Behaviors, Not ADHD Diagnosis, Predict Adolescents’ Initial Substance Use

A small NIH-funded study that followed 12-to 14-year olds over four years suggests that specific behaviors can help predict which youth will begin to use tobacco, alcohol, or marijuana. Monique Ernst, M.D., Ph.D., of the NIMH Mood and Anxiety Disorders Program, and colleagues at the National Institute on Drug Abuse reported in the June issue of Pediatrics that aggression in early adolescence predicted initiation of tobacco and marijuana use, while impulsivity predicted initiation of alcohol use.
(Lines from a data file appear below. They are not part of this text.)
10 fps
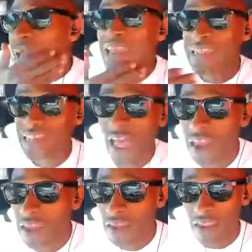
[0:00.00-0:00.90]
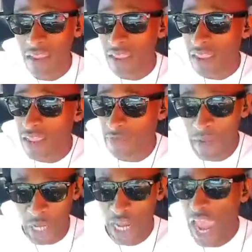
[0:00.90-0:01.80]
And the sun has
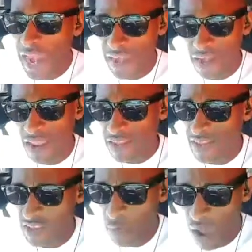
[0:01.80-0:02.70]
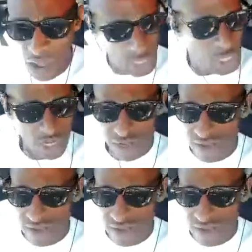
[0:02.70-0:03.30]
been shining since March.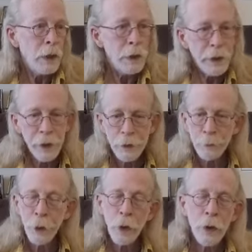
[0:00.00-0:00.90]
That's
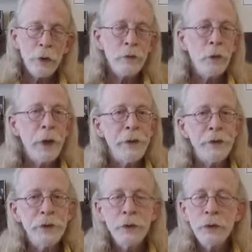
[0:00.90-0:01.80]
part of why
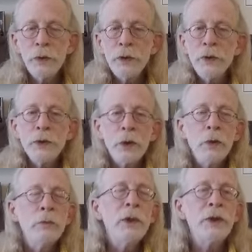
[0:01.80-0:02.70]
there's usually so
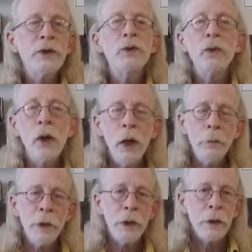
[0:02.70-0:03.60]
much
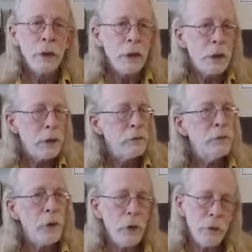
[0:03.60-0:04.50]
drama
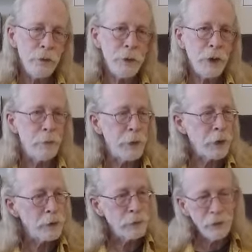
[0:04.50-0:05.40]
involved in it,
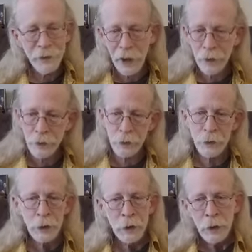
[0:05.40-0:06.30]
because we've got to
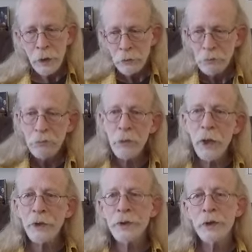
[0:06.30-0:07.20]

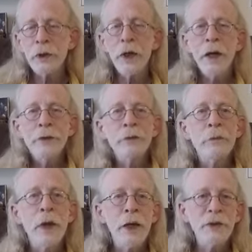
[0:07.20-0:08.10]
muster as
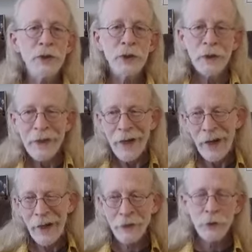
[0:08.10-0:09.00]
much
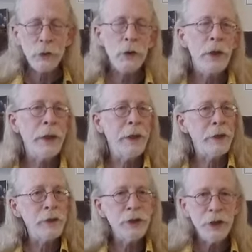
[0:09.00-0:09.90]
astral
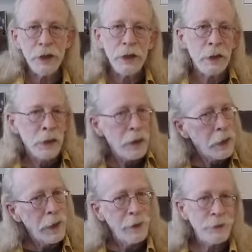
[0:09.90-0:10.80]
energy
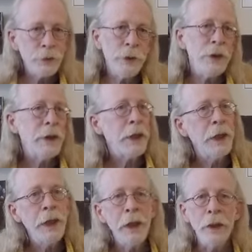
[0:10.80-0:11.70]
as we
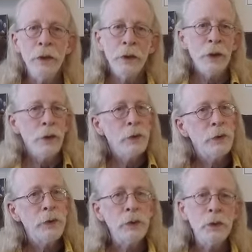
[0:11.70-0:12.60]
can
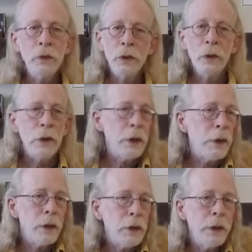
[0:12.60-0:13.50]
to
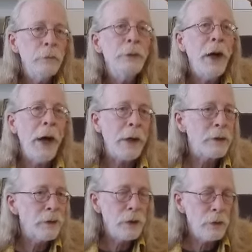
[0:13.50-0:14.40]
uh, impact
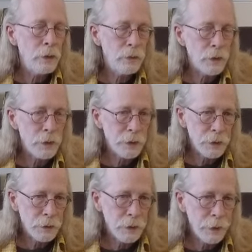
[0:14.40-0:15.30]
the universe.
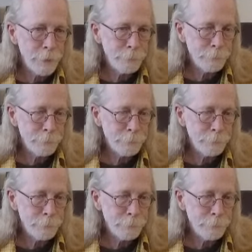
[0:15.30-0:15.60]
All right?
More aggression predicted initiation and use of more substances. However, diagnoses of attention-deficit/hyperactivity disorder (ADHD), with or without conduct disorder, or of ADHD with anxiety and depression did not predict which of the youth would begin to use substances. The distinction may help pediatricians and others to better focus prevention efforts on the adolescents who are most vulnerable to substance use.

Most studies of this age group have focused on substance use, abuse, and dependence already in progress. This study instead examined 78 adolescents before they had used any substances and followed them for four years, providing a window on risk and opportunities for prevention.

Ernst M, Luckenbaugh DA, Moolchan ET, Leff MK, Allen R, Eshel N, London ED, Kimes A. Behavioral predictors of substance-use initiation in adolescents with and without attention-deficit/hyperactivity disorder. Pediatrics. 2006 Jun;117(6):2030-9.